Managed futures or Commodity Trading Advisors (CTAs) are back in fashion as some of the most famous names in the space become available in the Ucits III format.
Despite their reputation, these strategies are not as mysterious as some people think.
The secret behind them is simply momentum indicators, such as price moving average or price channel breakout models. The vast majority of CTAs are trend followers, which means that when a market shows a clear uptrend, there is a strong chance that CTAs are long this market.
It is exactly the same when a market goes down and CTAs can make money on the downside, by being short. This major feature makes them interesting in terms of portfolio diversification.

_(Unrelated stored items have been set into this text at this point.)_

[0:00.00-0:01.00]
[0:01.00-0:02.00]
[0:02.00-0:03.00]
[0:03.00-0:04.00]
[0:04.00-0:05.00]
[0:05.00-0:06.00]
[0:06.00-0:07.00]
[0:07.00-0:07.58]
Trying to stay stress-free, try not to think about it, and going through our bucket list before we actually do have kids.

For example, the Barclay CTA Index was up +14.09% in 2008 when the S&P500 was down -38.49%.
The models which generate the buy or sell signals are usually no more complicated than prices crossing moving averages or exiting a channel. However, these models sometimes cover more than 100 markets over different time frames – from seconds to months.

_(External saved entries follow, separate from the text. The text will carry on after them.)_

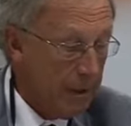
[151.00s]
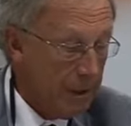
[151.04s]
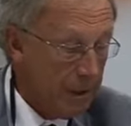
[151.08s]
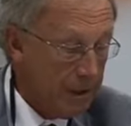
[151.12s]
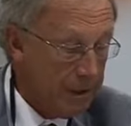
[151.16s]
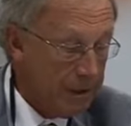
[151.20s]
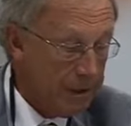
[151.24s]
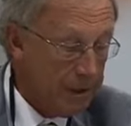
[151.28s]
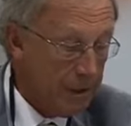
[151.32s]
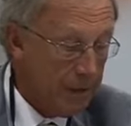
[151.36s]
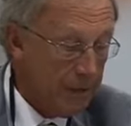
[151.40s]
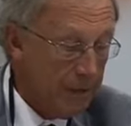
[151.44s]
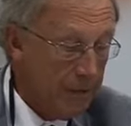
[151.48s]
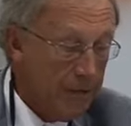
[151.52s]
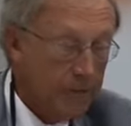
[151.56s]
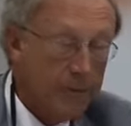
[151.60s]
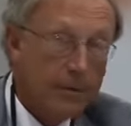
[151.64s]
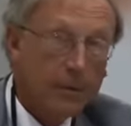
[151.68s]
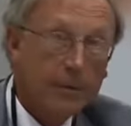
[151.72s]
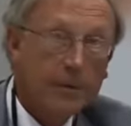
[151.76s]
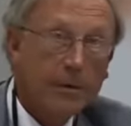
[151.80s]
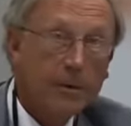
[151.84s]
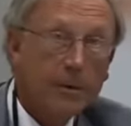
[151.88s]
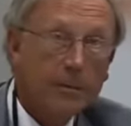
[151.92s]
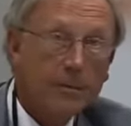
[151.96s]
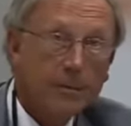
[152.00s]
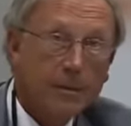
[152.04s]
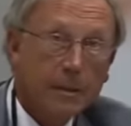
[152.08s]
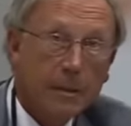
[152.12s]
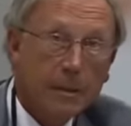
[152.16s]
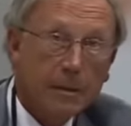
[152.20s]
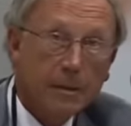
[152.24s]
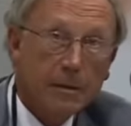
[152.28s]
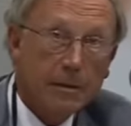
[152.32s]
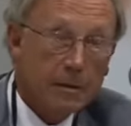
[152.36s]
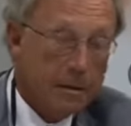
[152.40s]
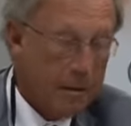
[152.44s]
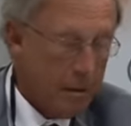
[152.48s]
Asaf
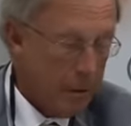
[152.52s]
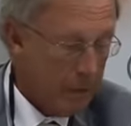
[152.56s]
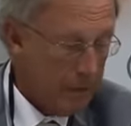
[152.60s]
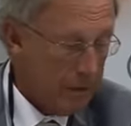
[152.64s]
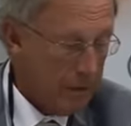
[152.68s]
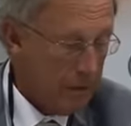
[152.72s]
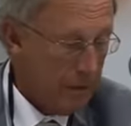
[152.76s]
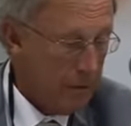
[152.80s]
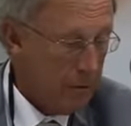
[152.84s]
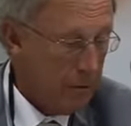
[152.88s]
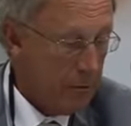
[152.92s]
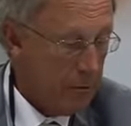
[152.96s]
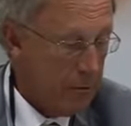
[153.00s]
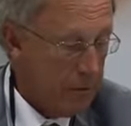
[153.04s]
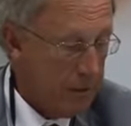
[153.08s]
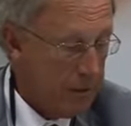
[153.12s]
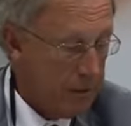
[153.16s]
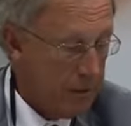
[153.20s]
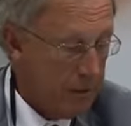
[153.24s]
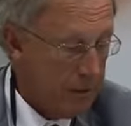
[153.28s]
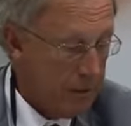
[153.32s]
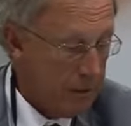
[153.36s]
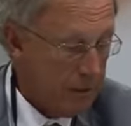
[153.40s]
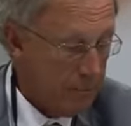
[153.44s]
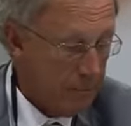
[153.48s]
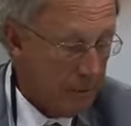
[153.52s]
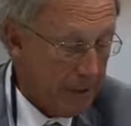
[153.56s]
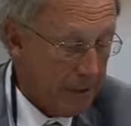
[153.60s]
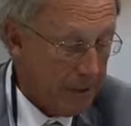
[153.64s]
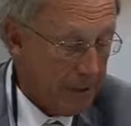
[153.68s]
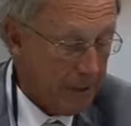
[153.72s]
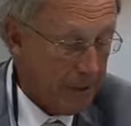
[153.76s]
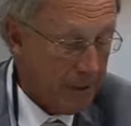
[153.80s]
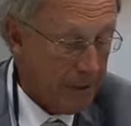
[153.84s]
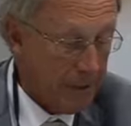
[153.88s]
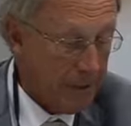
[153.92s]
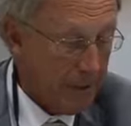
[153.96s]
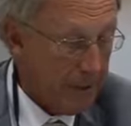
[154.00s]
obtained 92%
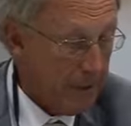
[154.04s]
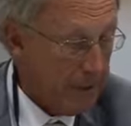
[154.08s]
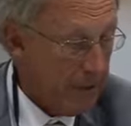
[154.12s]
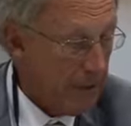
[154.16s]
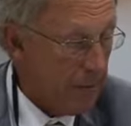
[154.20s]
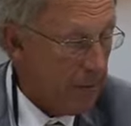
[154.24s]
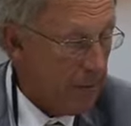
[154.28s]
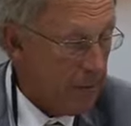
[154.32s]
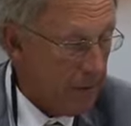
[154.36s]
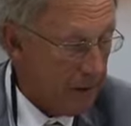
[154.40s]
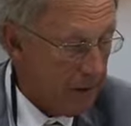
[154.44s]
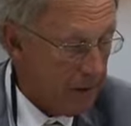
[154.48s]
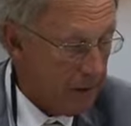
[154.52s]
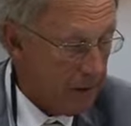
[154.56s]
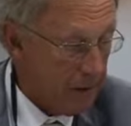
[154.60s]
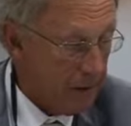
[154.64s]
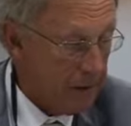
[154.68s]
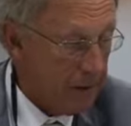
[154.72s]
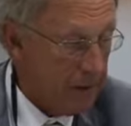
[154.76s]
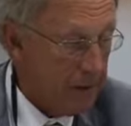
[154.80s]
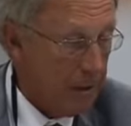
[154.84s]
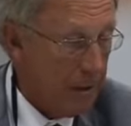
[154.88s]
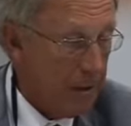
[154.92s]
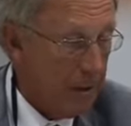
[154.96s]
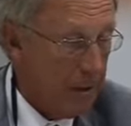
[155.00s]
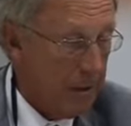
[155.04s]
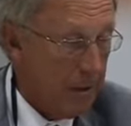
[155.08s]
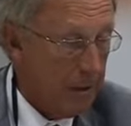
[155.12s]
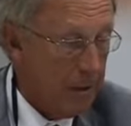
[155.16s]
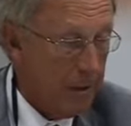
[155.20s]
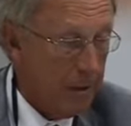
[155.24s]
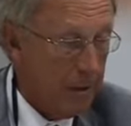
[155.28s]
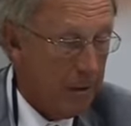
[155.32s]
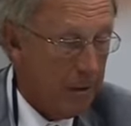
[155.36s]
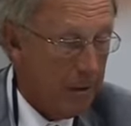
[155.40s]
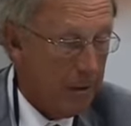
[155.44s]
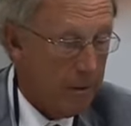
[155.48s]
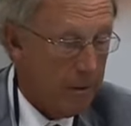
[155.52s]
spectacle independence,
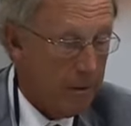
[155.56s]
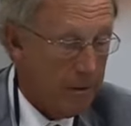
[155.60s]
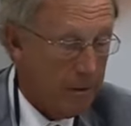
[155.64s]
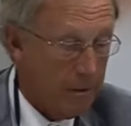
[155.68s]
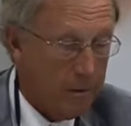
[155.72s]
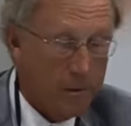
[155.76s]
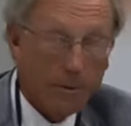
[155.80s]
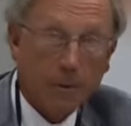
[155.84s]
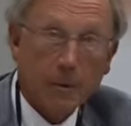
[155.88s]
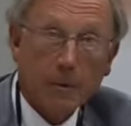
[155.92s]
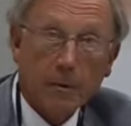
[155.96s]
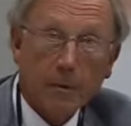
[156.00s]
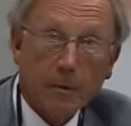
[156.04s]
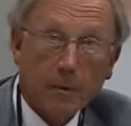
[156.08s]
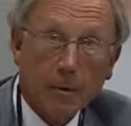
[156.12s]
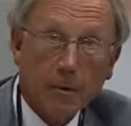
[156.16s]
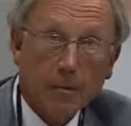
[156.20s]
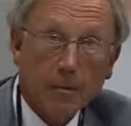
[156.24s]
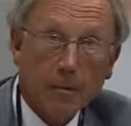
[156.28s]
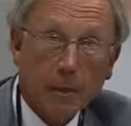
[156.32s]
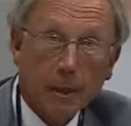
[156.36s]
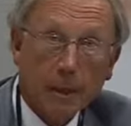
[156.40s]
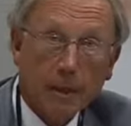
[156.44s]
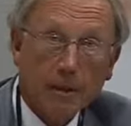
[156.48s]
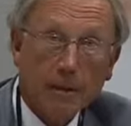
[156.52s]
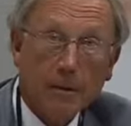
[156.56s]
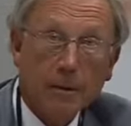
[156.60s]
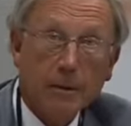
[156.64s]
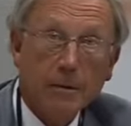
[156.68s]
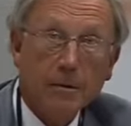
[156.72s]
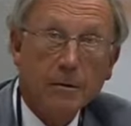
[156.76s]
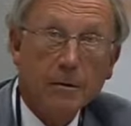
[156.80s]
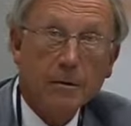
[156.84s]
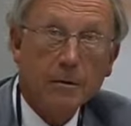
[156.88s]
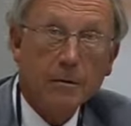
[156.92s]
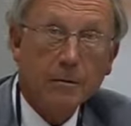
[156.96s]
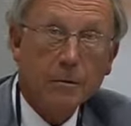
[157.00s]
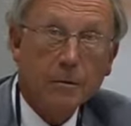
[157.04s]

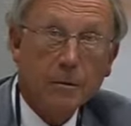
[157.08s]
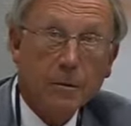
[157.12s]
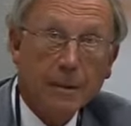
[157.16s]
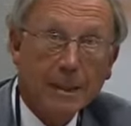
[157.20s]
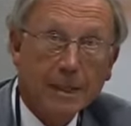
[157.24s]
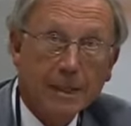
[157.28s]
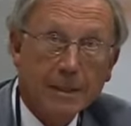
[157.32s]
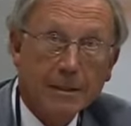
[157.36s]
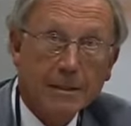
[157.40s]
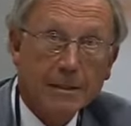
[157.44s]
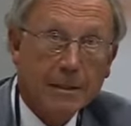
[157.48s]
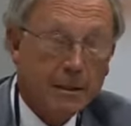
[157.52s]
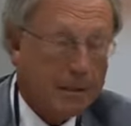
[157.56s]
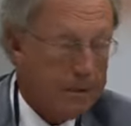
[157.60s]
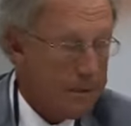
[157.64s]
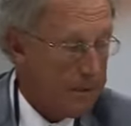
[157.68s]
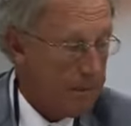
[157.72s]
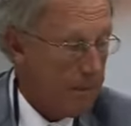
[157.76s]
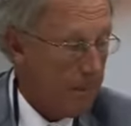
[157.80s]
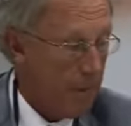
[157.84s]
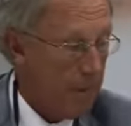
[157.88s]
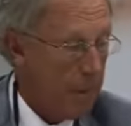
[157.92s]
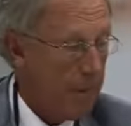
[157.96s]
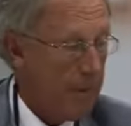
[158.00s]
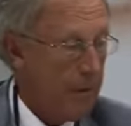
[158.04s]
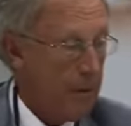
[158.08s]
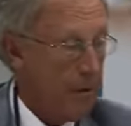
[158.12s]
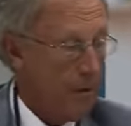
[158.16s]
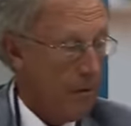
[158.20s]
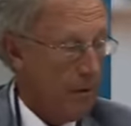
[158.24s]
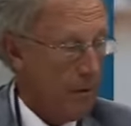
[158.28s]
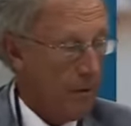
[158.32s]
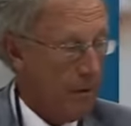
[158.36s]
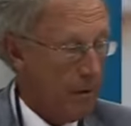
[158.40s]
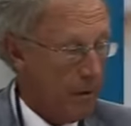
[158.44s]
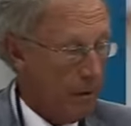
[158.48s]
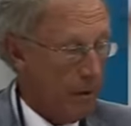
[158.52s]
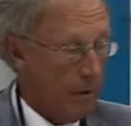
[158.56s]
combining the 2 lenses.
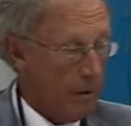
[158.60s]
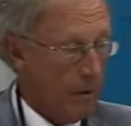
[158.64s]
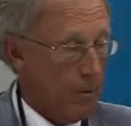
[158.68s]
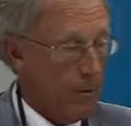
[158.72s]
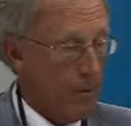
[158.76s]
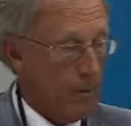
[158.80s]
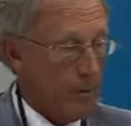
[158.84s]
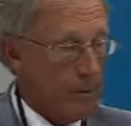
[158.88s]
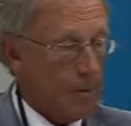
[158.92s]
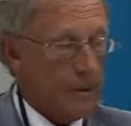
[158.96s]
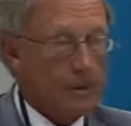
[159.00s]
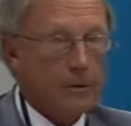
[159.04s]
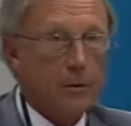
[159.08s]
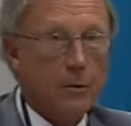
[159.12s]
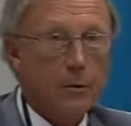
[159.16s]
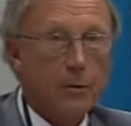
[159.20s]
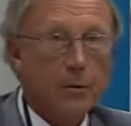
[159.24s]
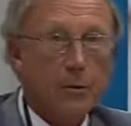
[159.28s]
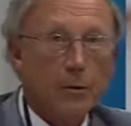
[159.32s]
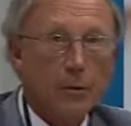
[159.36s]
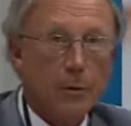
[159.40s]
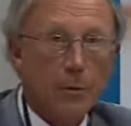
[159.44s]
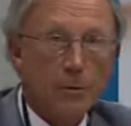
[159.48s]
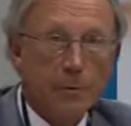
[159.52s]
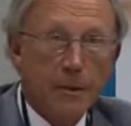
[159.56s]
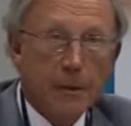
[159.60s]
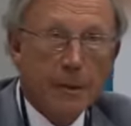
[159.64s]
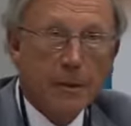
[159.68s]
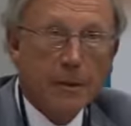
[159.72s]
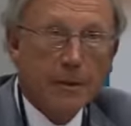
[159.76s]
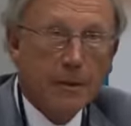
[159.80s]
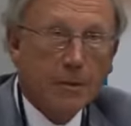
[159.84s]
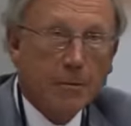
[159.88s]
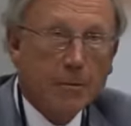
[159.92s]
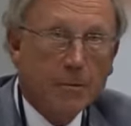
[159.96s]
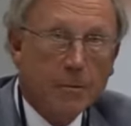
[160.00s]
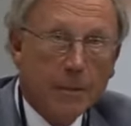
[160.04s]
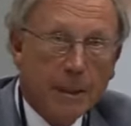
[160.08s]
What is the
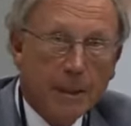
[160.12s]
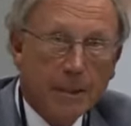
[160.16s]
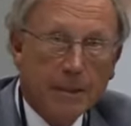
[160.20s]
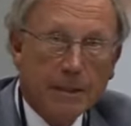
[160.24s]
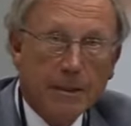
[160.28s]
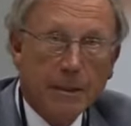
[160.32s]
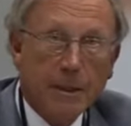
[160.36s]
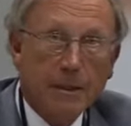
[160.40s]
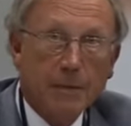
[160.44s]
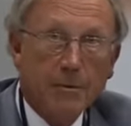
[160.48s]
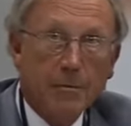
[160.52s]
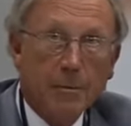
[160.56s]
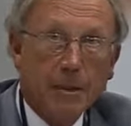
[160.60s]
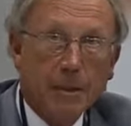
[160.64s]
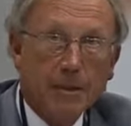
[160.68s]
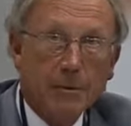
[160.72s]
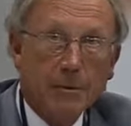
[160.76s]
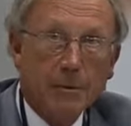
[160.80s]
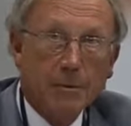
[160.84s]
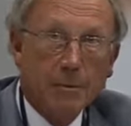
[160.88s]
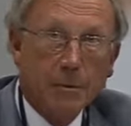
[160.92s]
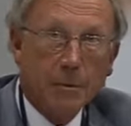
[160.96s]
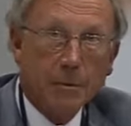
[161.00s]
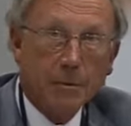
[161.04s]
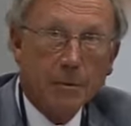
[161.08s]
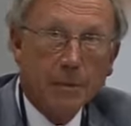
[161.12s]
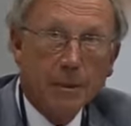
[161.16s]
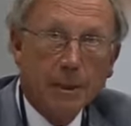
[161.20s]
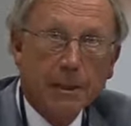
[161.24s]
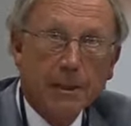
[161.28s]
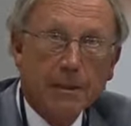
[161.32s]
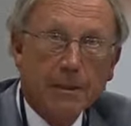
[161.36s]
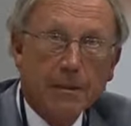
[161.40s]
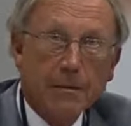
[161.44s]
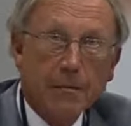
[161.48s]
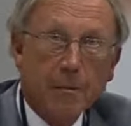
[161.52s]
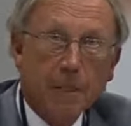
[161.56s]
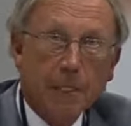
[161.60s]
European Mix and Match
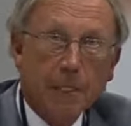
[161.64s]
project?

Once a strategy has been statistically proved profitable, if is coded into the global quantitative system. This kind of system takes the emotion out of investing and places the trades on its own. There is usually no human intervention between the trade signal generation and the orders placed on the market.
But this does not mean human beings are absent from the quantitative trading process. Managers come up with ideas, test strategies and decide which ones to use, which kinds of instruments to trade, at what speed, and so on. Some managers have an emergency button which allows them to reduce risk if they think markets are behaving outside the scope of their models’ capabilities.

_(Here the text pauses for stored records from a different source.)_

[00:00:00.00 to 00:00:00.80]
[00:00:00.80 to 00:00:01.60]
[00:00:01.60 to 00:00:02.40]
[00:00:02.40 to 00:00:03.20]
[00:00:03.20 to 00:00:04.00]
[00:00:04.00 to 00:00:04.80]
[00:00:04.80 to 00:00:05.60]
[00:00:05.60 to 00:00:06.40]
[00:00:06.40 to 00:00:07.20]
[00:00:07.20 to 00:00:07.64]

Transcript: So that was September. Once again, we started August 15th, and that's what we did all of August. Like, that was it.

Quantitative strategies are often ignored by long only investors as being opaque and incomprehensible. Even specialists who focus on this niche tend to spend most of their time understanding the core of the strategy.
However, I think there are many other parts of the quantitative trading process that should be understood and evaluated. It pays to look at transaction cost models, for example, which helps determine the correct turnover rate for a strategy.
Risk models are another factor and helps keep the strategy from betting on the wrong exposures.
Finally, portfolio construction models are also key as they balance the conflicting process of generating returns, minimising transaction costs, and managing risk.
It is also worth noting that CTAs – often called managed futures funds – only trade futures contracts traded on exchanges. They do not imply any counterparty risk and are the most liquid traded instruments in the financial markets. The counterparty is the clearing house of the exchange. What makes the strategy also very compelling is the fact that losses are realised through the mechanism of margin calls.
Recently some investment banks structured Ucits III funds with daily or weekly liquidity based on managed accounts of CTAs. These Ucits III funds are not very different from the original funds, except that they have to comply with the investment restrictions imposed by the Ucits III framework.
One example is the rule of a 35% limit per silo (or market). But this will be rare with CTAs as embedded risk management models would rarely let the exposure of a given market be more than 35% of the fund.
The cash management of Ucits III funds might also differ from what exists at the offshore fund level, while fees may also be higher as the investment bank structuring the fund will take its cut.
In terms of diversification, since 1990 the correlation of the Barclay CTA Index with the S&P500 was -0.12 and with the Barclays aggregate Bond index it was +0.17.
But overall CTAs in a Ucits III format offer an interesting opportunity for long only investors, as true diversifiers which you can rely on when markets go south are hard to find.